Left to my own devices, these passages can work together to shape an unhealthy narrative in my mind. They make me feel that it’s on me to please God and if I take a wrong turn, my relationship with him is on thin ice. For me to be holy I need to spend 30 minutes a day in Scripture and journal afterward. Or in order to work out my salvation, I need to serve in three areas at my church and make sure to always be there when a friend is in need, no matter the cost.
But here’s the thing: while none of these things are bad pursuits, they put me at the center of my spirituality, and not Jesus.
Earlier portions of Philippians 2 frame the context of what it means to “work out our salvation.” It reads, “[Jesus,] who, being in very nature God, did not consider equality with God something to be used to his own advantage; rather, he made himself nothing by taking the very nature of a servant, being made in human likeness. And being found in appearance as a man, he humbled himself by becoming obedient to death—even death on a cross!”
Working out our salvation involves accepting a gift we did not earn. This is easier said than done. It comes with accepting all that Christ has done for us and trusting that the work that he completed on the cross is sufficient, since Christ is the one who has, ultimately, worked out our salvation (Phil 2:13).
A friend recently reminded me that good works aren’t even meant to be thought of. They’re something that come from a place of love, out of our belief in the gospel and our orientation toward his sacrificial work for us. Good works belong in the “left hand not knowing what the right hand is doing” category. That’s been a balm for me, now just days out from meeting our second daughter, and having renewed fear over what my relationship with God might look like during those first few months. But, his love for me will not change. Afraid or not. Anxious or not. Tired or not. Routine-centered or not. His side of the relationship does not ebb and flow based on my participation. I have no category for this!

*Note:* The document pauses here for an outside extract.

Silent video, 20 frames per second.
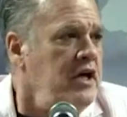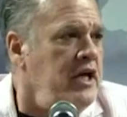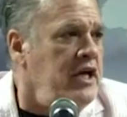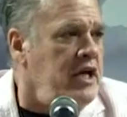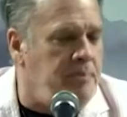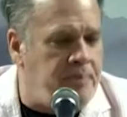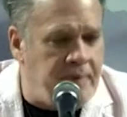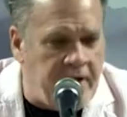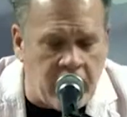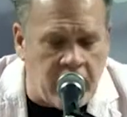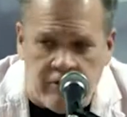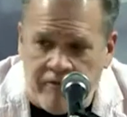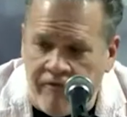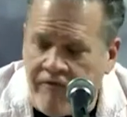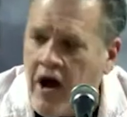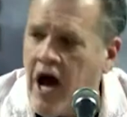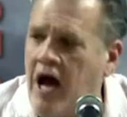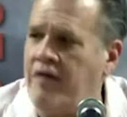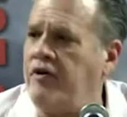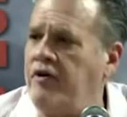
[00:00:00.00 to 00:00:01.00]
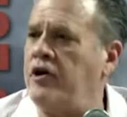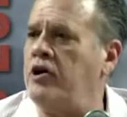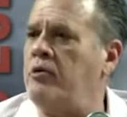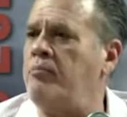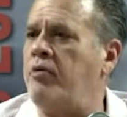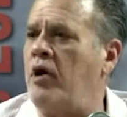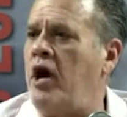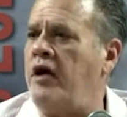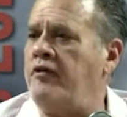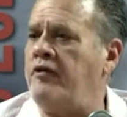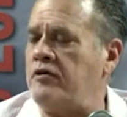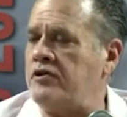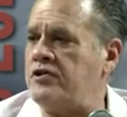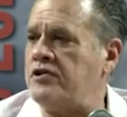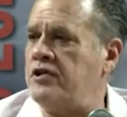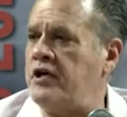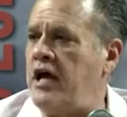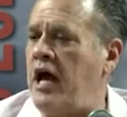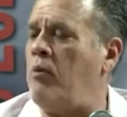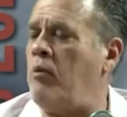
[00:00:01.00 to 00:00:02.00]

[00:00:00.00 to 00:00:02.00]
He appeared to 500 brothers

Even during the times it doesn’t feel like God is at work, or we don’t feel like we’re “working out our salvation”, the Lord is working in us. His grace is new in the middle of the night when I wake up to feed and care for this new baby. He’s at work when he reveals to me my lack of patience towards our daughter or my husband due to the sleepless nights. When friends and family come to help or bring a meal, he reminds us through their gracious acts that he loves and is caring for me through his people. And when fatigue gets the best of me, he’ll be the one to quiet my heart and remind me that he is for me (and for you), always.